> _WHAT YOU HAVE TO DO_: When you restate the data, keep every word as it is and drop the images.

> _Collected data entries_:
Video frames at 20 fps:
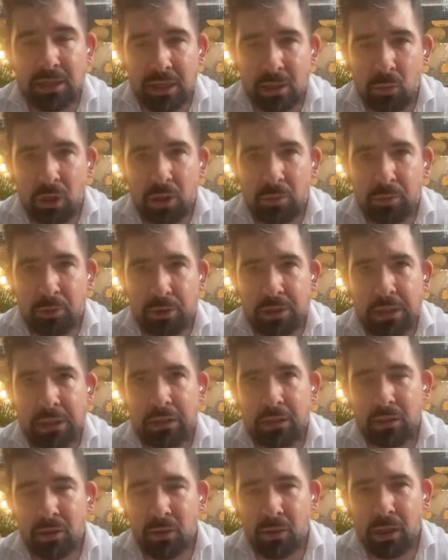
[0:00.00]
Less than
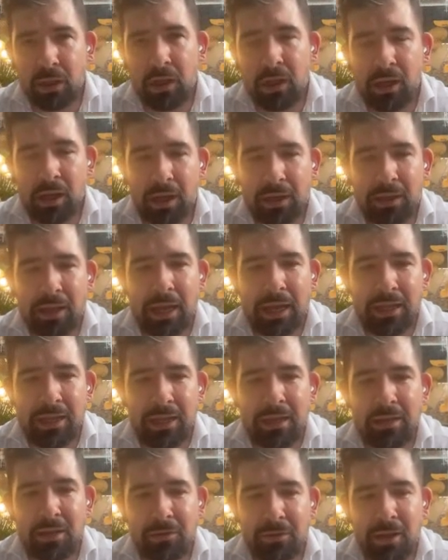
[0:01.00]
1%. Okay, at
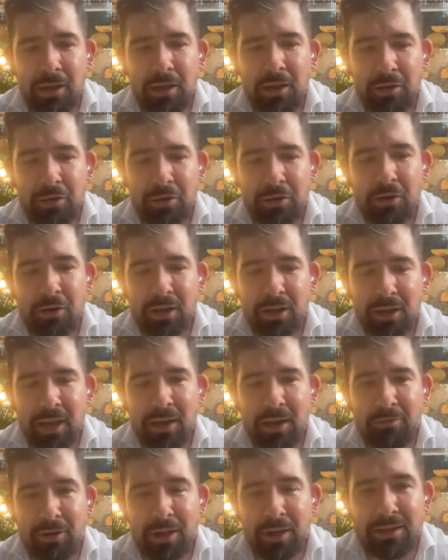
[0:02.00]
the end of the year, you're gonna
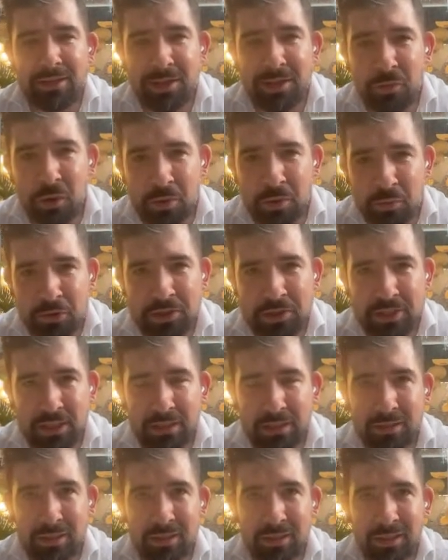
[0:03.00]
have less than
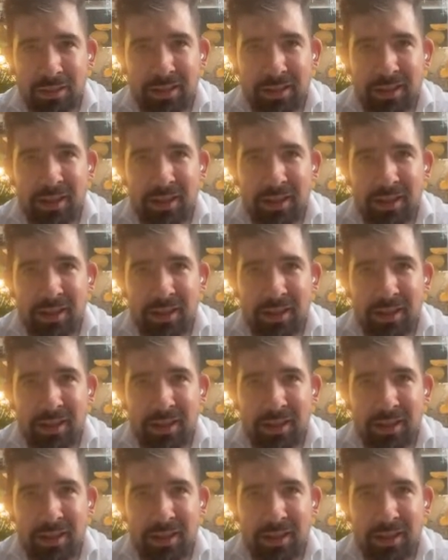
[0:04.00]
1%, and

> _WORKED SOLUTION_:
Video frames at 20 fps:
[0:00.00]
Less than
[0:01.00]
1%. Okay, at
[0:02.00]
the end of the year, you're gonna
[0:03.00]
have less than
[0:04.00]
1%, and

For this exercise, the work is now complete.